Наступает субботний вечер и все, чего мы так ждем. О, сегодня оно придет! То, чего мы ждали всю жизнь, в эту субботу придет! В субботний вечер мы ждем этого всюду, по всей Америке, и девяносто миллионов Просстаков, точно мотыльки, слетаются на свет в поисках долгожданного. Конечно же, сегодня оно придет! И Просстак отправляется на поиски — и находит… все те же слепящие огни, кабаки на Третьей авеню или заведение грека в захолустном городке… а потом почти не разбавленное виски, джин, и опьянение, и перебранки, и драки, и рвота.

Воскресное утро, трещит голова.

Воскресный день, в больших городах вспыхивают вывески ресторанов и горят бесплодными посулами нерожденных радостей.
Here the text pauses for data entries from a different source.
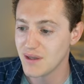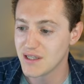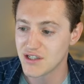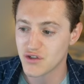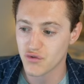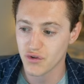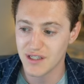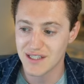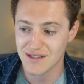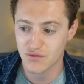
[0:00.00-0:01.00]

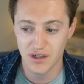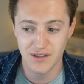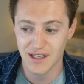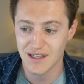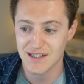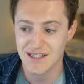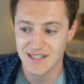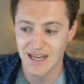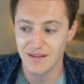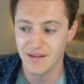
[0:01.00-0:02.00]
It's trending
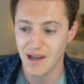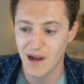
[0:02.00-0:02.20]
insanelySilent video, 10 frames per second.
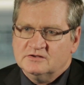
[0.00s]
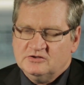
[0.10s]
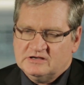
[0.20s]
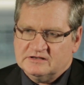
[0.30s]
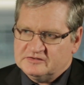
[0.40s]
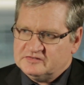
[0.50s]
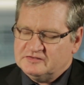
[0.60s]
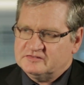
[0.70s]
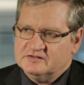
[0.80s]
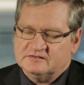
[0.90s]
Do you get the
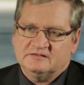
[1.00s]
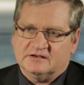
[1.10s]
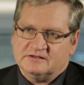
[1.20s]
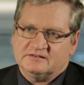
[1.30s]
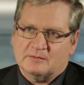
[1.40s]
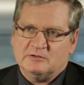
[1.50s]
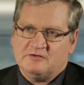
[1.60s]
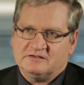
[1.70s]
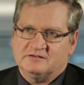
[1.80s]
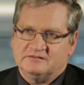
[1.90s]
sense that some
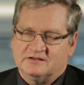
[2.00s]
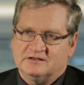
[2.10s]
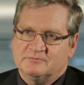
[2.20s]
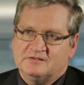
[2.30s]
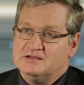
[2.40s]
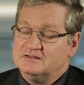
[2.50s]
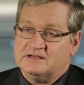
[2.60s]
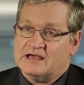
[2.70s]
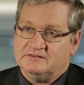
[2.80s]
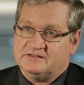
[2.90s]
investors are thinking
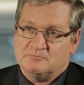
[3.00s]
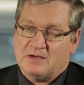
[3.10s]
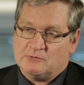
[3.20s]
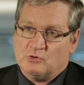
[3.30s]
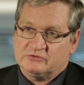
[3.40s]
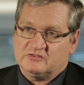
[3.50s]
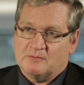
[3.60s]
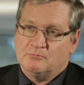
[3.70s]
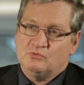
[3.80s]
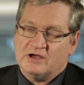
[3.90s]
the ANZ may well
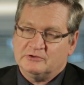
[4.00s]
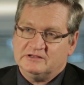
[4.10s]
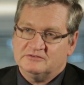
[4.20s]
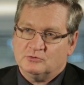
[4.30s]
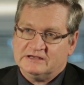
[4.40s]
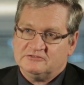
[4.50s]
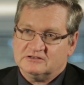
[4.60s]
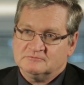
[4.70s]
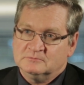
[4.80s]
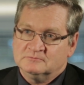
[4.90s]
stumble going into Asia?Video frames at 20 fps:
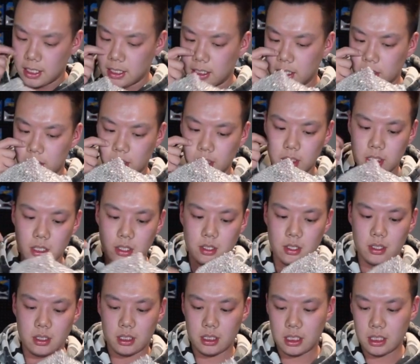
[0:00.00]
this one
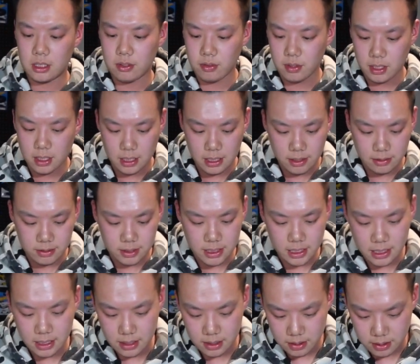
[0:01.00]
shows it's for the left
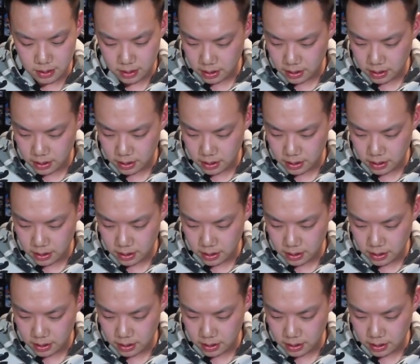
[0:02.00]
side.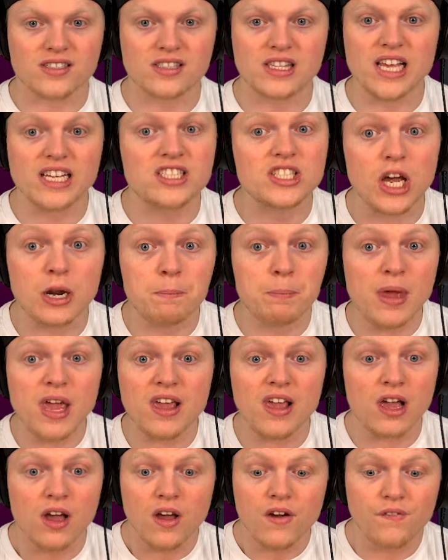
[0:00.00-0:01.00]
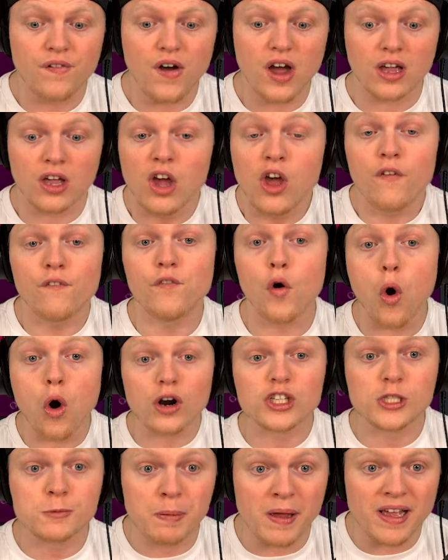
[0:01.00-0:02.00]
This could be, fuck, 4
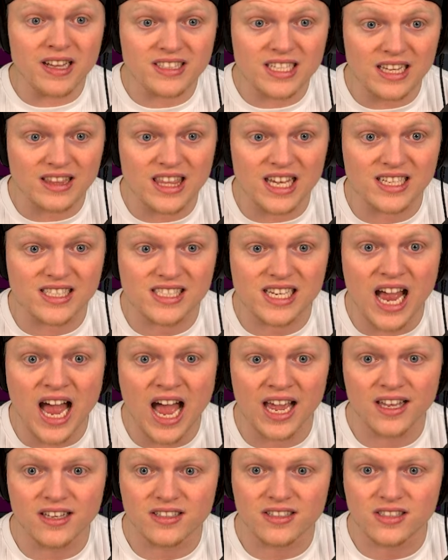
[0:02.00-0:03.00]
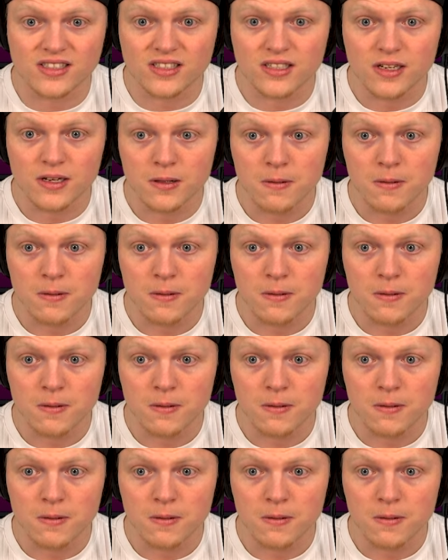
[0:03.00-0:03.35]
spins at this size.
Воскресный вечер, и ледяные звезды, и безысходность нашей зимы — в холод замкнуты наглухо дома из выветрившегося кирпича, и неприступные особняки, и некрашеные деревянные домишки, обезлюдевшие фабрики, верфи, причалы, склады, банки и конторы, и мучительное убожество Шестых авеню; а в городах помельче — унылые Главные улицы с безотрадными витринами убогих магазинчиков и лиловатыми гроздьями фонарей, а на улицах, застроенных деревянными жилищами, в десять все окна уже темные, свищет ветер в голых ветвях, и на перекрестках, в железных руках фонарных столбов, вздрагивают безжизненные огни. По-зимнему унылый свет падает на деревянный фасад и крыльцо убогого дома, где живет полицейский; скучный, тоскливый свет проникает в душную, тесную, точно ящик, гостиную, где дочка полицейского кокетливо принимает гостя и кое-что (но не все) позволяет. Разгоряченно, лихорадочно, пугливо, неутоленно — уж слишком близок холодный свет улицы… слишком громки скрип, дыхание, слишком ненадежно-близко за хлипкими стенами остальные в этом хлипком доме… слишком близко тяжелые, неспешные, скрипучие шаги папаши-полицейского… и, однако, есть тут какая-то храбрость, какая-то сила, как-то все же торжествуешь над лакированной спертостью тесной гостиной, над близким соседством улицы, фонаря, скрипучих сучьев и тяжелой походкой папаши полицейского, — какое-то победное торжество от жаркого дыхания, от розовых губ и ласкового язычка, от белой кожи и туго сжатых бедер — эта потаенная близость, полная страха и чудесного жаркого желания, возьмет верх над унылым серым однообразием времени и даже над угрюмой беспросветностью нескончаемой зимы.